This was a brief, 3-minute reflection I shared in today’s online chapel service, “TruthS: Stories and Songs,” for Starr King School for the Ministry:
Mardi Gras is two weeks from today.
Each year I was a student at Duke Divinity School, I hosted a Mardi Gras party. I would cook traditional Louisiana cuisine, such as etouffee and red beans and rice. I had an authentic Louisiana King Cake shipped 900+ miles to Durham, North Carolina. At the very first party, I tried to explain the traditions about the King Cake and the Christ child figurine hidden within. But my friends and classmates, emboldened by just the right amount of inebriation, sought to recast the tradition on their own terms. My roommate, Nathan, declared that the person who found the baby Jesus earned an automatic ticket to eternal bliss. It was my girlfriend, now my wife, who found the plastic infant tucked inside her piece of cake. The revelers erupted in a chant: “Kelly’s going to heaven! Kelly’s going to heaven! Kelly’s going to heaven!”

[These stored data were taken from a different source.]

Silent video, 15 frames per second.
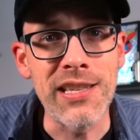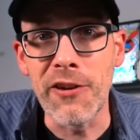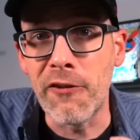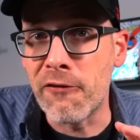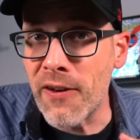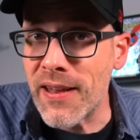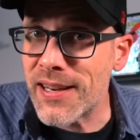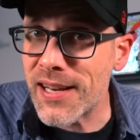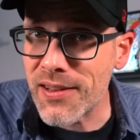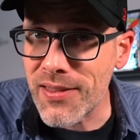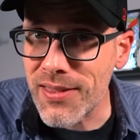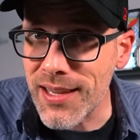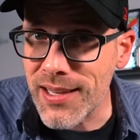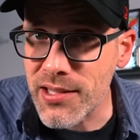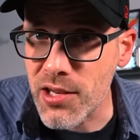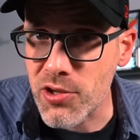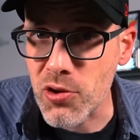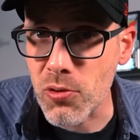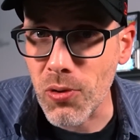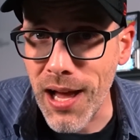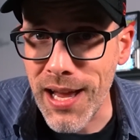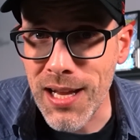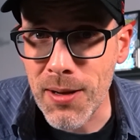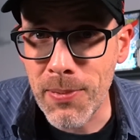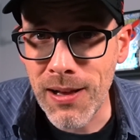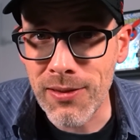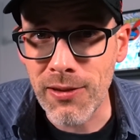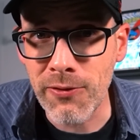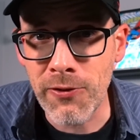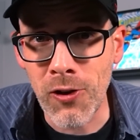defending the things that you like
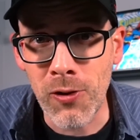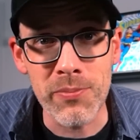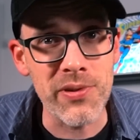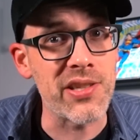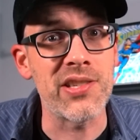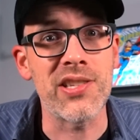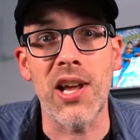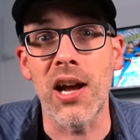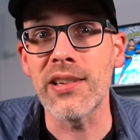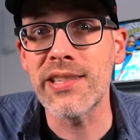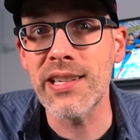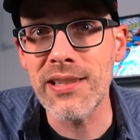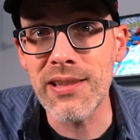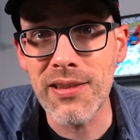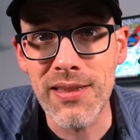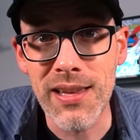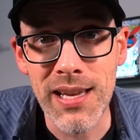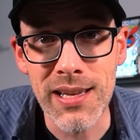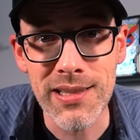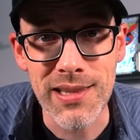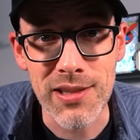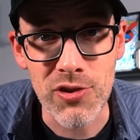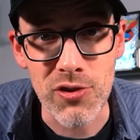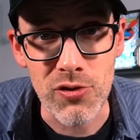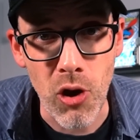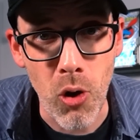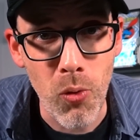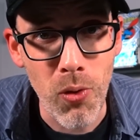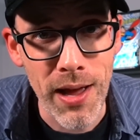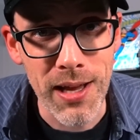about the film, discussing the things that you
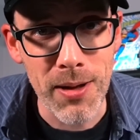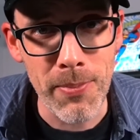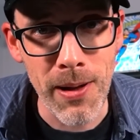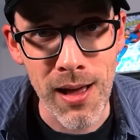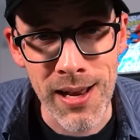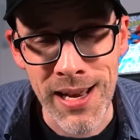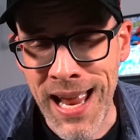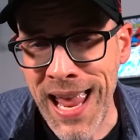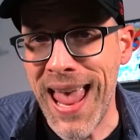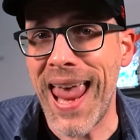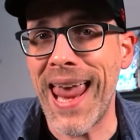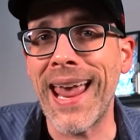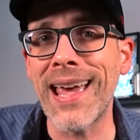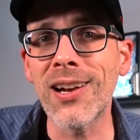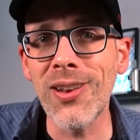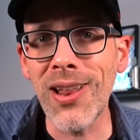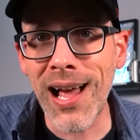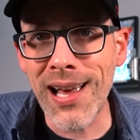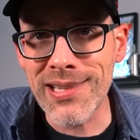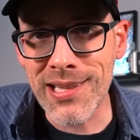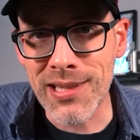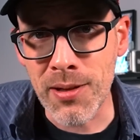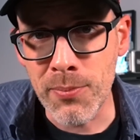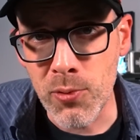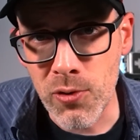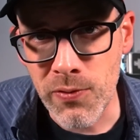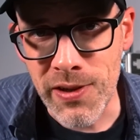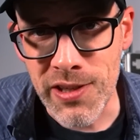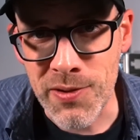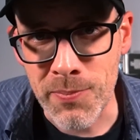don't like about it, analyzing the
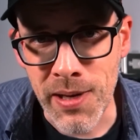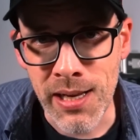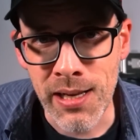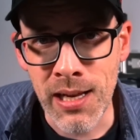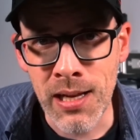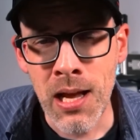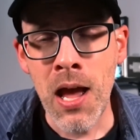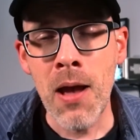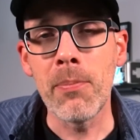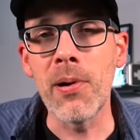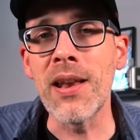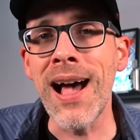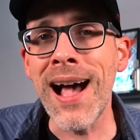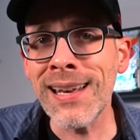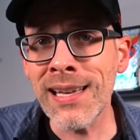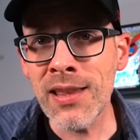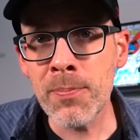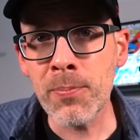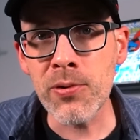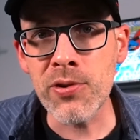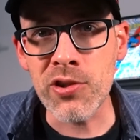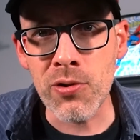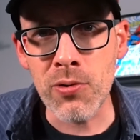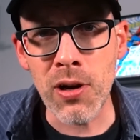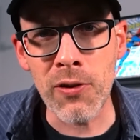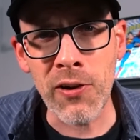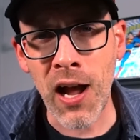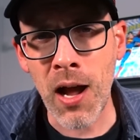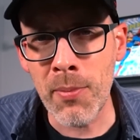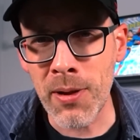movie's meaning, but not in the pursuit of
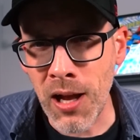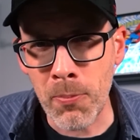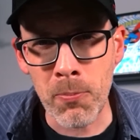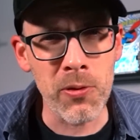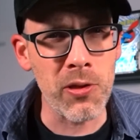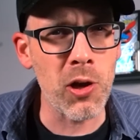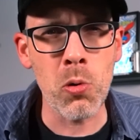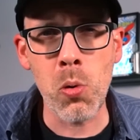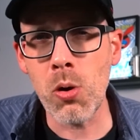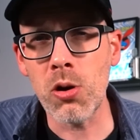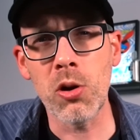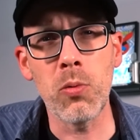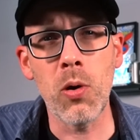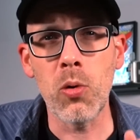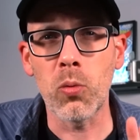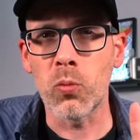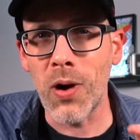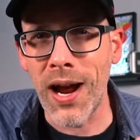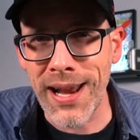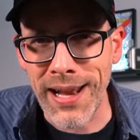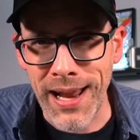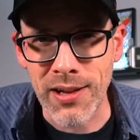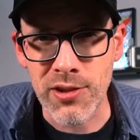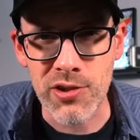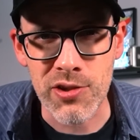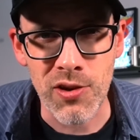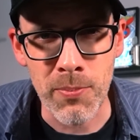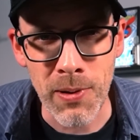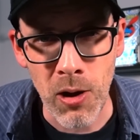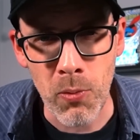coming up with the quote unquote right
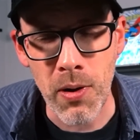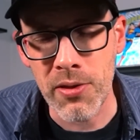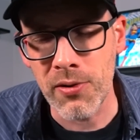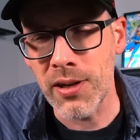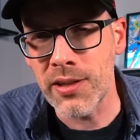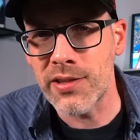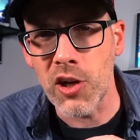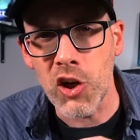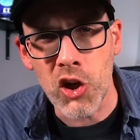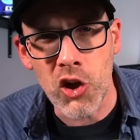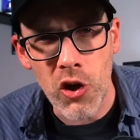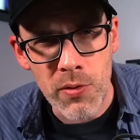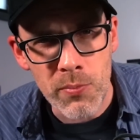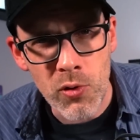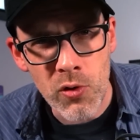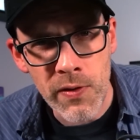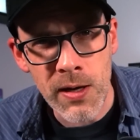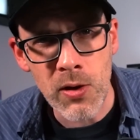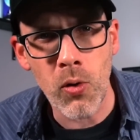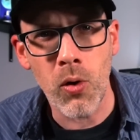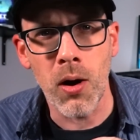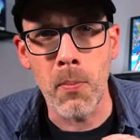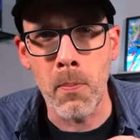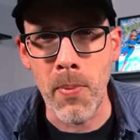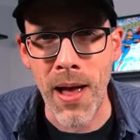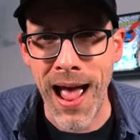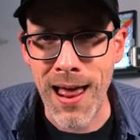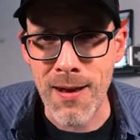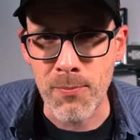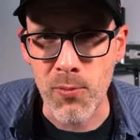answer about whether it's a good movie or a
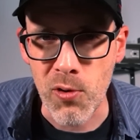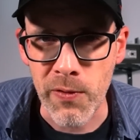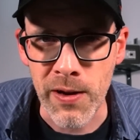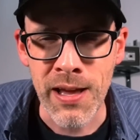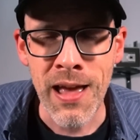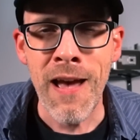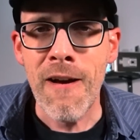bad movie.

The people of New Orleans and the Gulf Coast region, by necessity, have recast their traditional celebrations for a pandemic-stricken world. There will be no crowds of tourists jostling about the French Quarter. The parade routes will lie fallow. In their place, residents are decorating their homes and lawns as substitute floats and calling this adaptation “Yardi Gras.” The idea began as a joke on social media but transmogrified into a necessary exuberance. In the midst of it all, the party goes on. Mardi Gras isn’t exactly known as all that holy of a holiday, but I do see something of the divine in such perseverance for, as C.S. Lewis once wrote, “Joy is the serious business of heaven.”

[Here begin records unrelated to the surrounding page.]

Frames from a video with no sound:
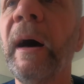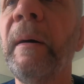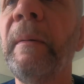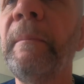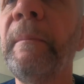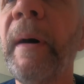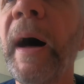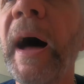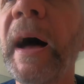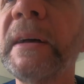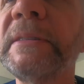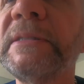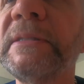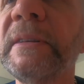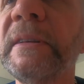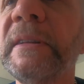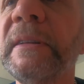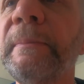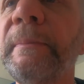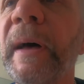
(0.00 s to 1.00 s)

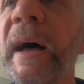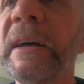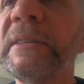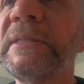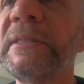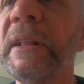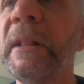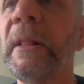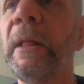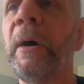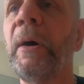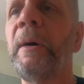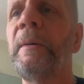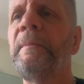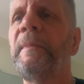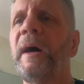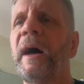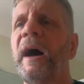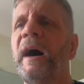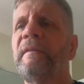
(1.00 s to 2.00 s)

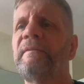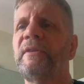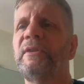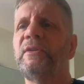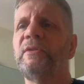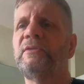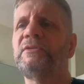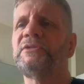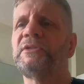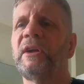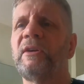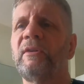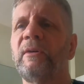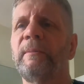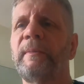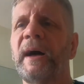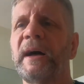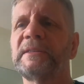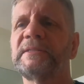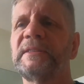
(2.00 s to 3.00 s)
Maxilom Avenue, General
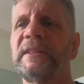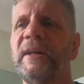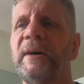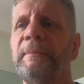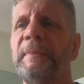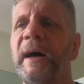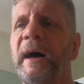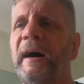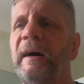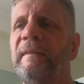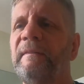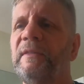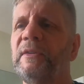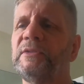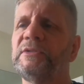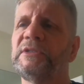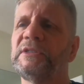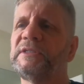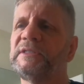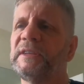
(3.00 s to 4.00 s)
Maxilom Avenue,
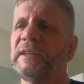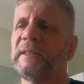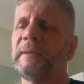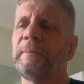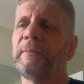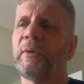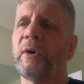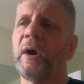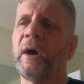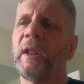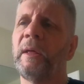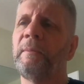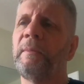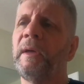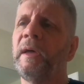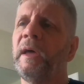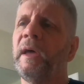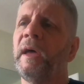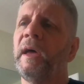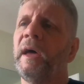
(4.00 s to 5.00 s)
just at the bottom
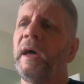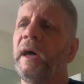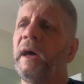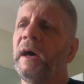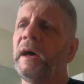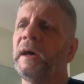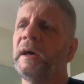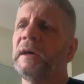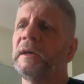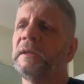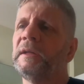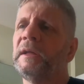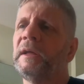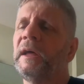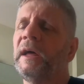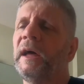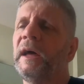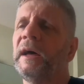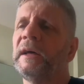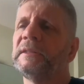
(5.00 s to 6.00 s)
at
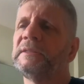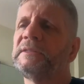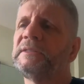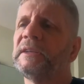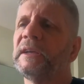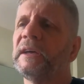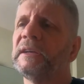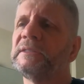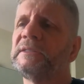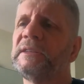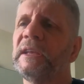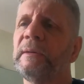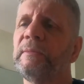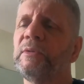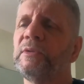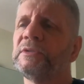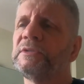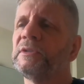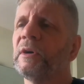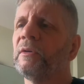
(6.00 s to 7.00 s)

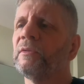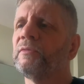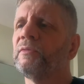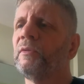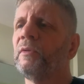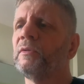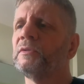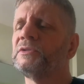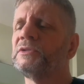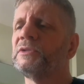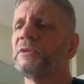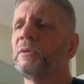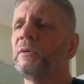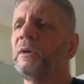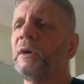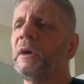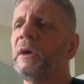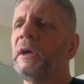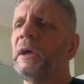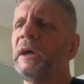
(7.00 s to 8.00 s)
Cebu South Road. So
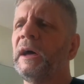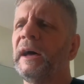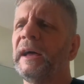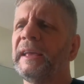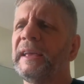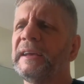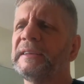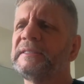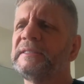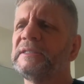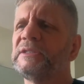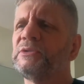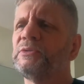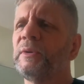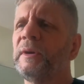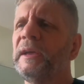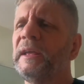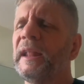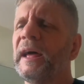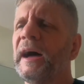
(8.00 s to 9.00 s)
I guess it's
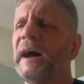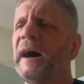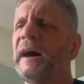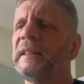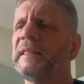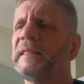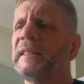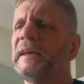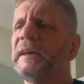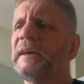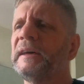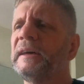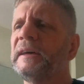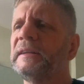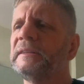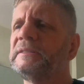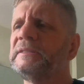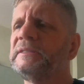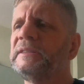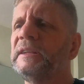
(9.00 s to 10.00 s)
right at
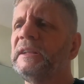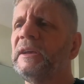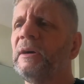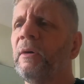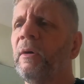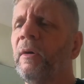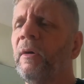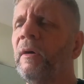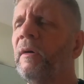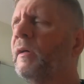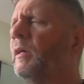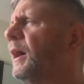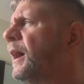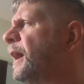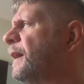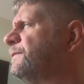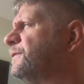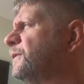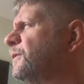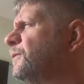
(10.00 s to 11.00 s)
the City Hall. I
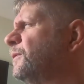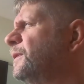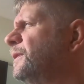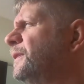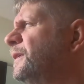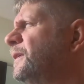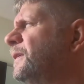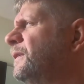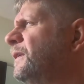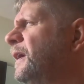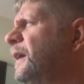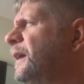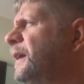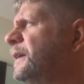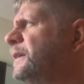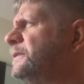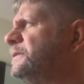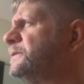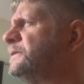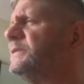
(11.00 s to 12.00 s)
have to go in there
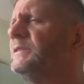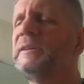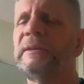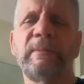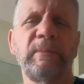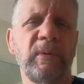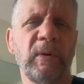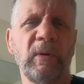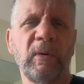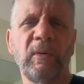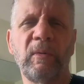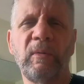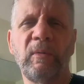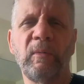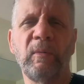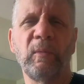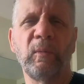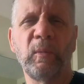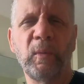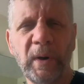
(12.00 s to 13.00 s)
and see about
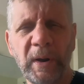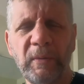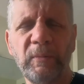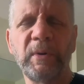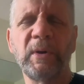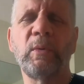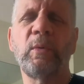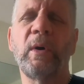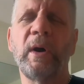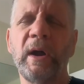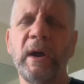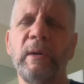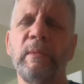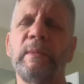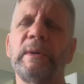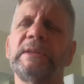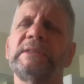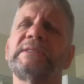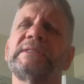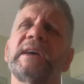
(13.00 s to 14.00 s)
what
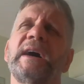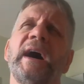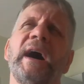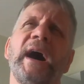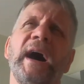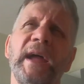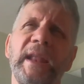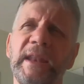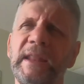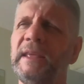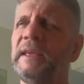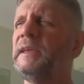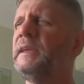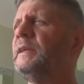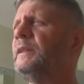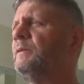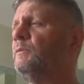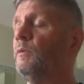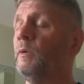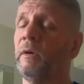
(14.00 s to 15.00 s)
requirements
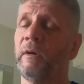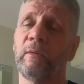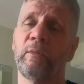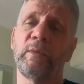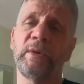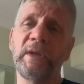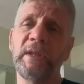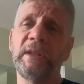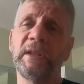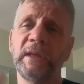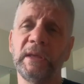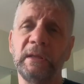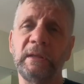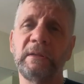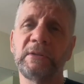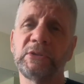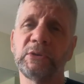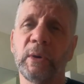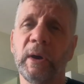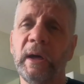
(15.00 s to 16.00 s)
we
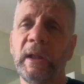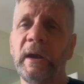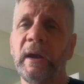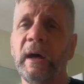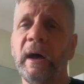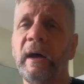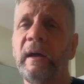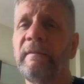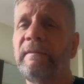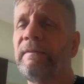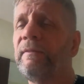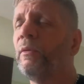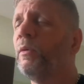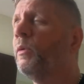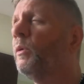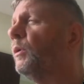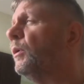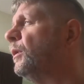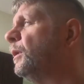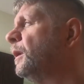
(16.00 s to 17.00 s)
need, Joan and I,
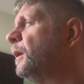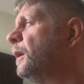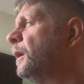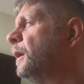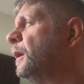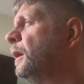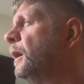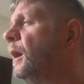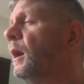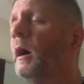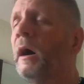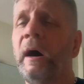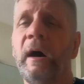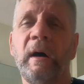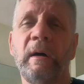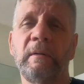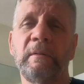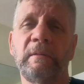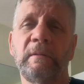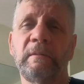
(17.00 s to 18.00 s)
for
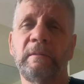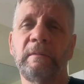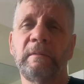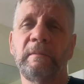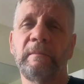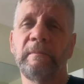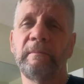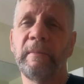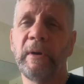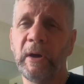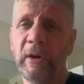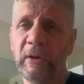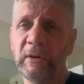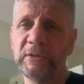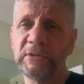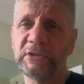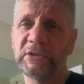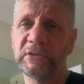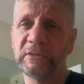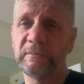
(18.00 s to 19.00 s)

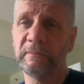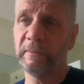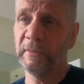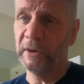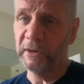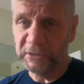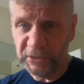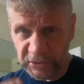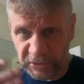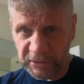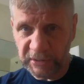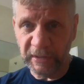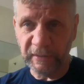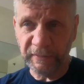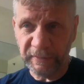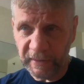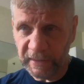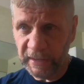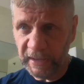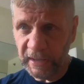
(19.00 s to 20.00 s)
marriage
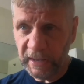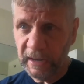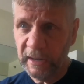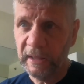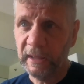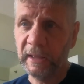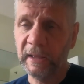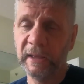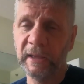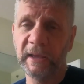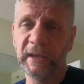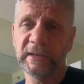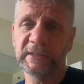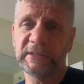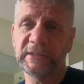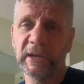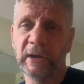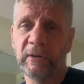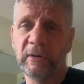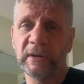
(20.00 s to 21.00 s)
certificate,
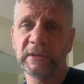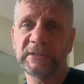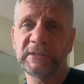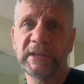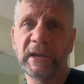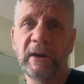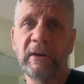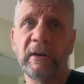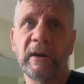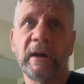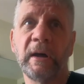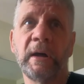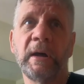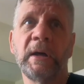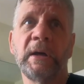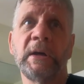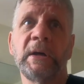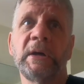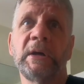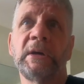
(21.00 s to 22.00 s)
etc., etc.
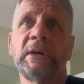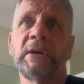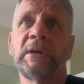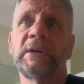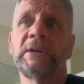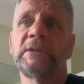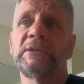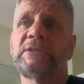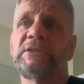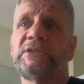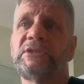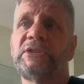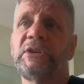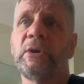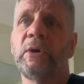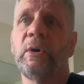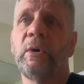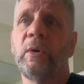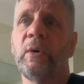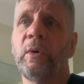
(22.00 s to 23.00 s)

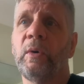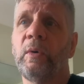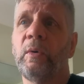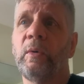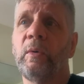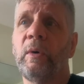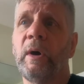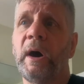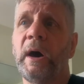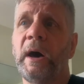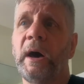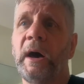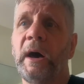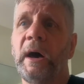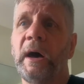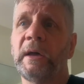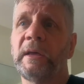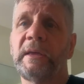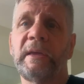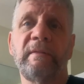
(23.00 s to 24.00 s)
So
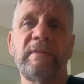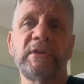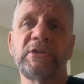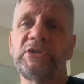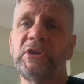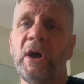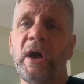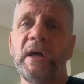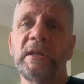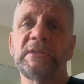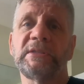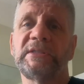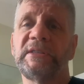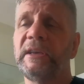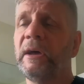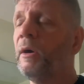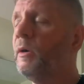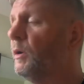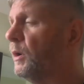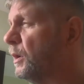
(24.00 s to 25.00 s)
give it a shot, see
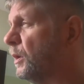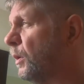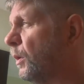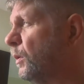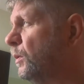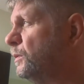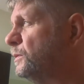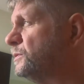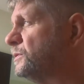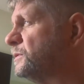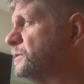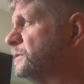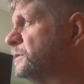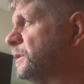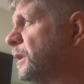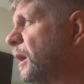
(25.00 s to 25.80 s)
how it goes.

Many, quite surely most, who celebrate Mardi Gras do not approach the following day with similar emotional intensity. And neither did I in my youth, having been raised in a Southern Baptist household. Ash Wednesday and the rest of the liturgical calendar was too formal and too Catholic for our sensibilities. But as I became older and as my theology changed, the rhythms of the Church Year became significant for me. When Starr King was still located on Le Conte Avenue in Berkeley, I would walk to All Souls Episcopal Church for the noon Ash Wednesday service. And every year, the same thing would happen to me. I joined the processional line to the altar. I stood before the priest, a stranger to me and I a stranger to them. My forehead was marked with ashes. “Remember that you are dust and to dust you shall return.” And every time, I would begin to cry. What haunting beauty finds me whenever the sacrament of my finitude is pressed upon my brow.
From King Cake to ashes, from irrational joy to dreadful mortality. These are the poles of human existence. These are the truths I hold in my heart, together. Every Mardi Gras. Every Ash Wednesday. Every day.